-------- RECORD EXCERPTS

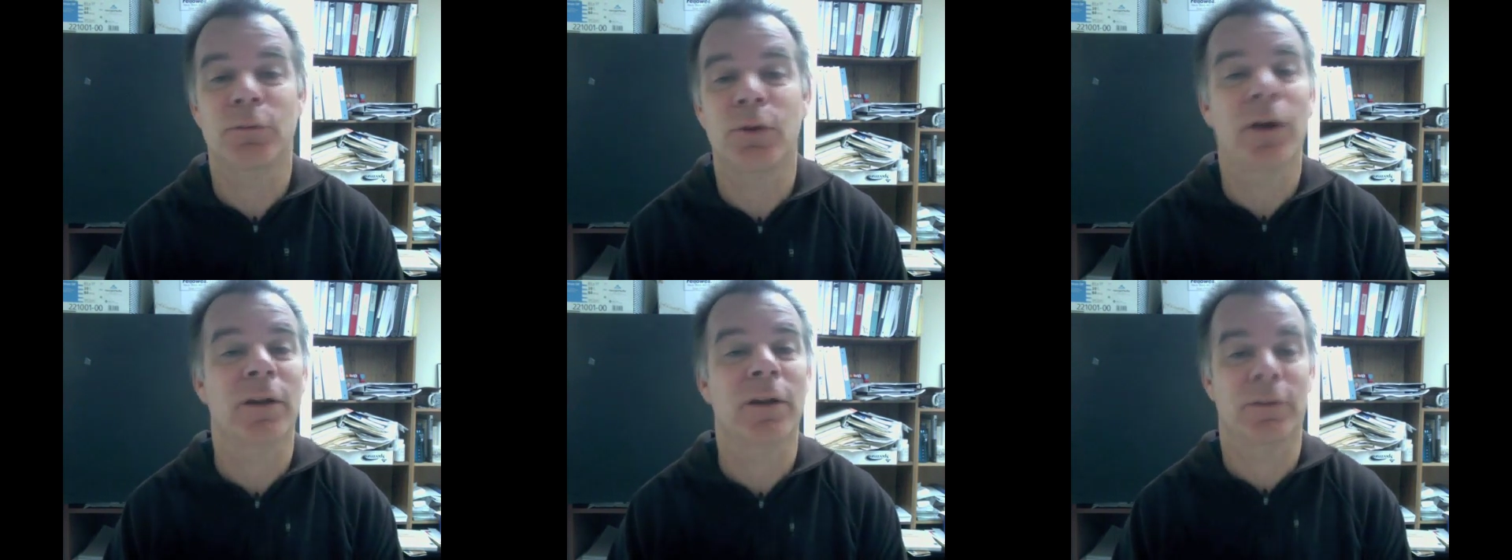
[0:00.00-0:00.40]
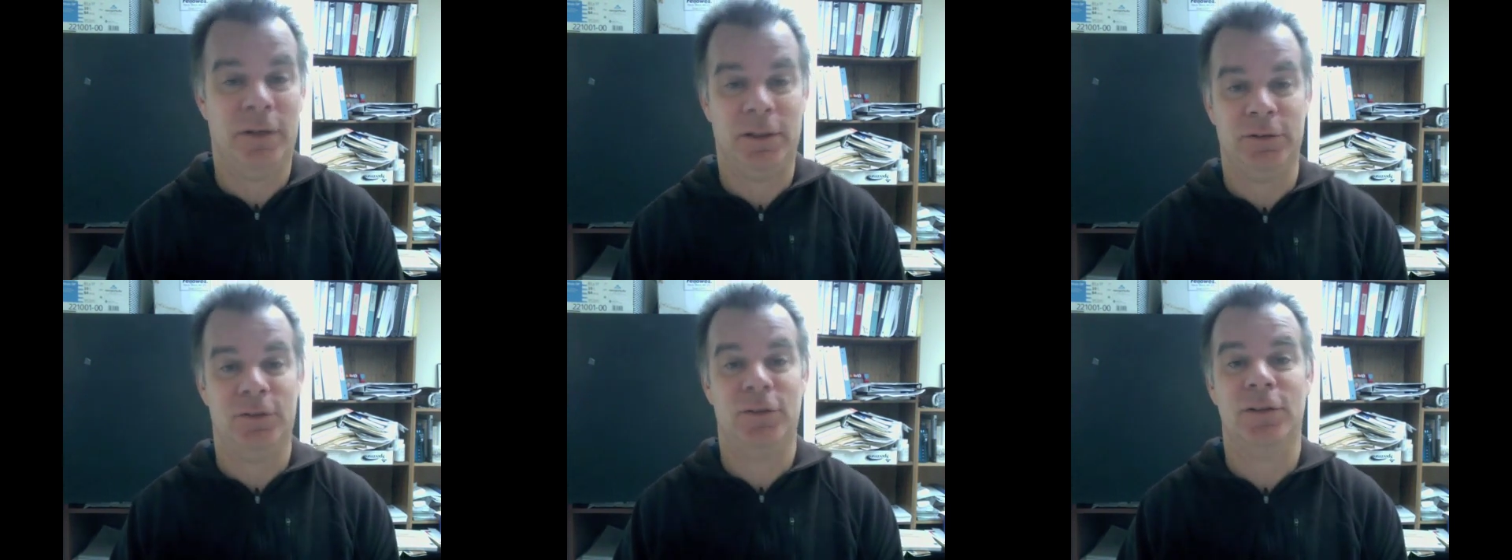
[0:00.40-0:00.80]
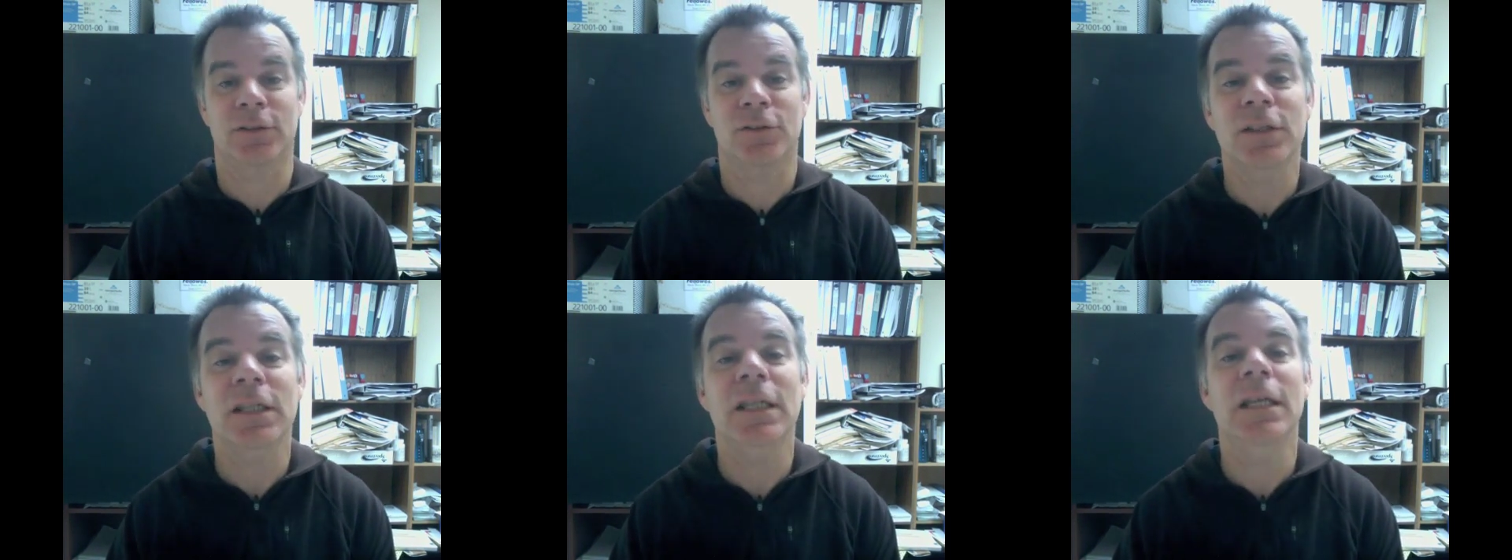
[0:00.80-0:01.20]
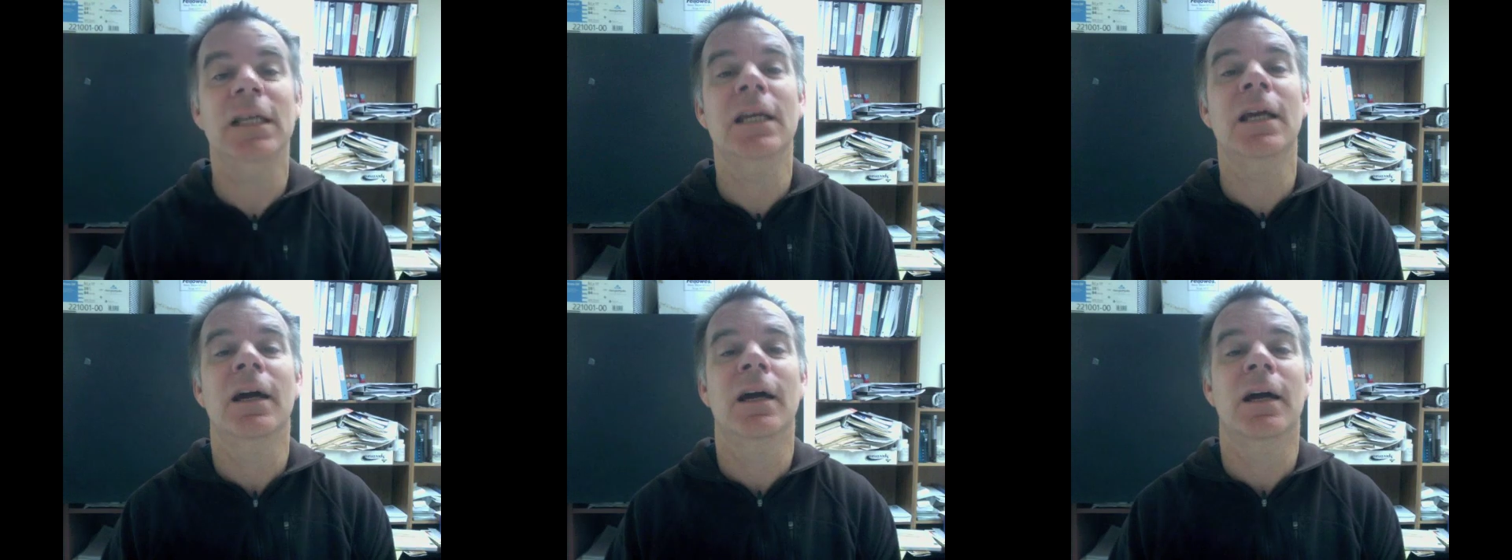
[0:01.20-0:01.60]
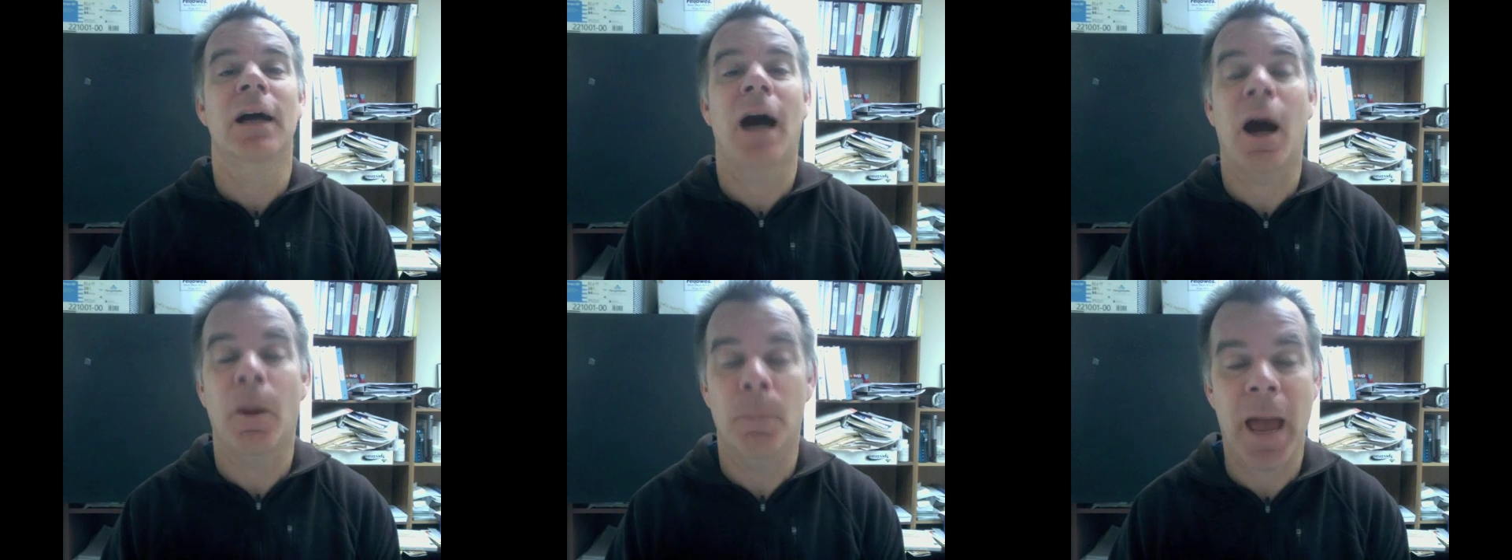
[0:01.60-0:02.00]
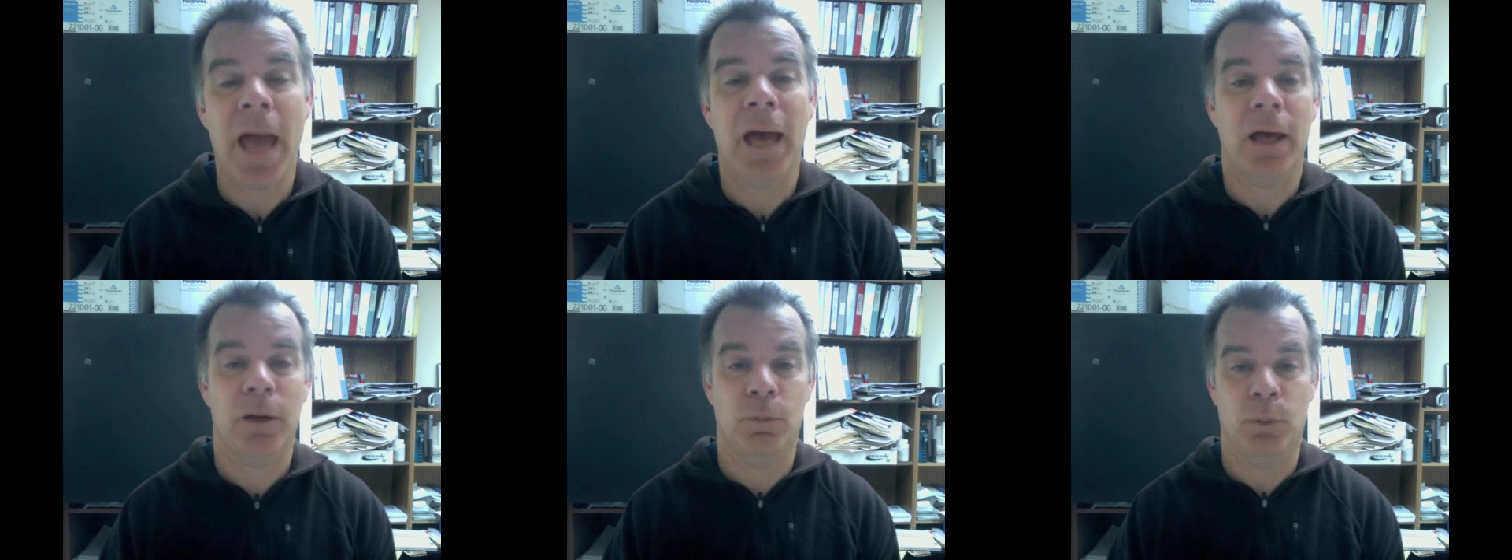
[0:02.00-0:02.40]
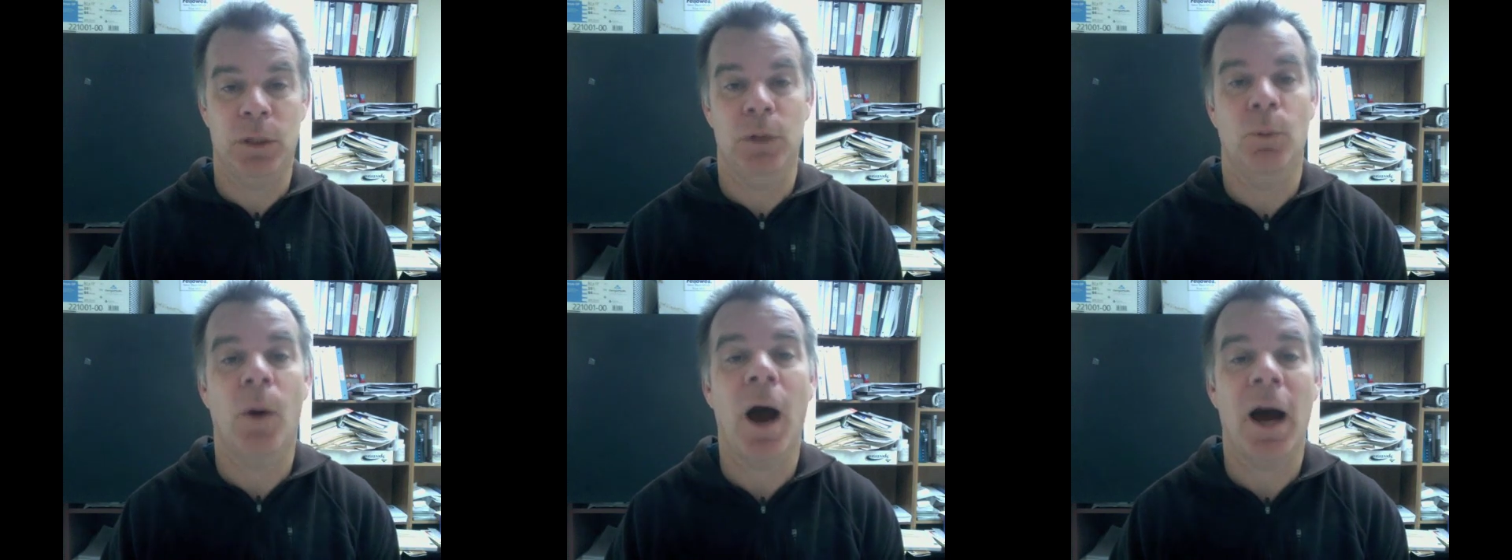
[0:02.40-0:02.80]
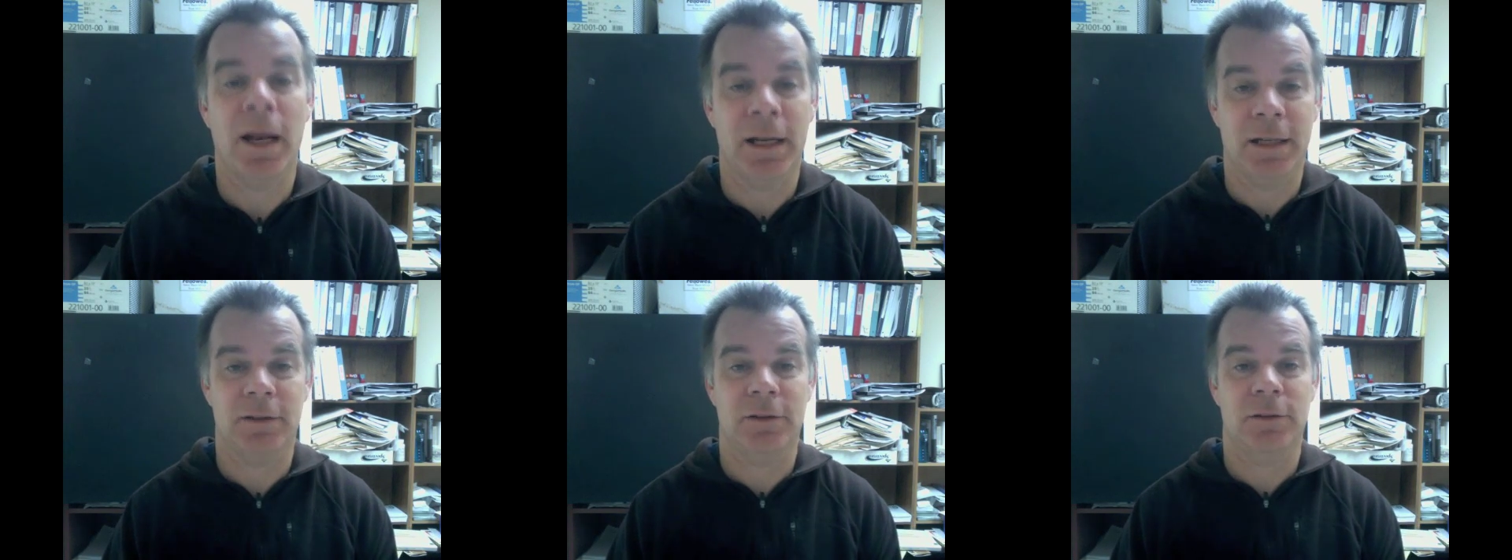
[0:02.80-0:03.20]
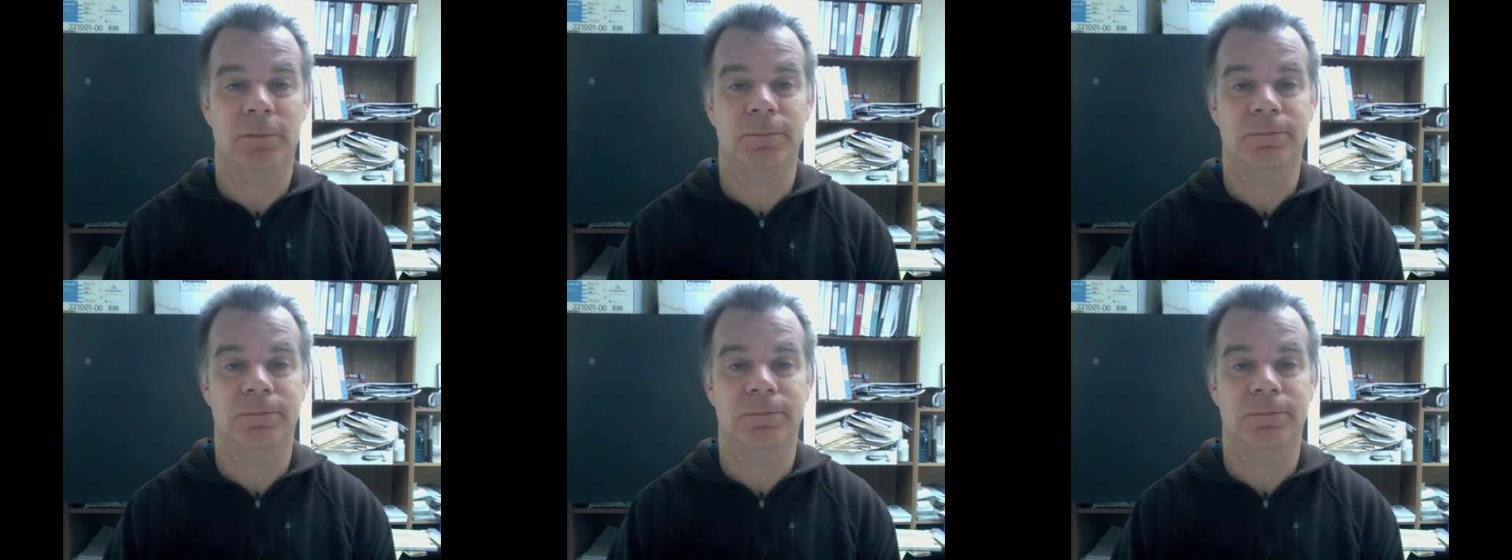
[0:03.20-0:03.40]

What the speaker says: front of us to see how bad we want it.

----------------

_WORK TASK:_ What you write should match, word for word, the lines from the one containing "[0:00.40-0:00.80]" to the end of the listing, with both ends kept and the pictures left out.

_OUTPUT FOR THIS TASK:_
[0:00.40-0:00.80]
[0:00.80-0:01.20]
[0:01.20-0:01.60]
[0:01.60-0:02.00]
[0:02.00-0:02.40]
[0:02.40-0:02.80]
[0:02.80-0:03.20]
[0:03.20-0:03.40]

What the speaker says: front of us to see how bad we want it.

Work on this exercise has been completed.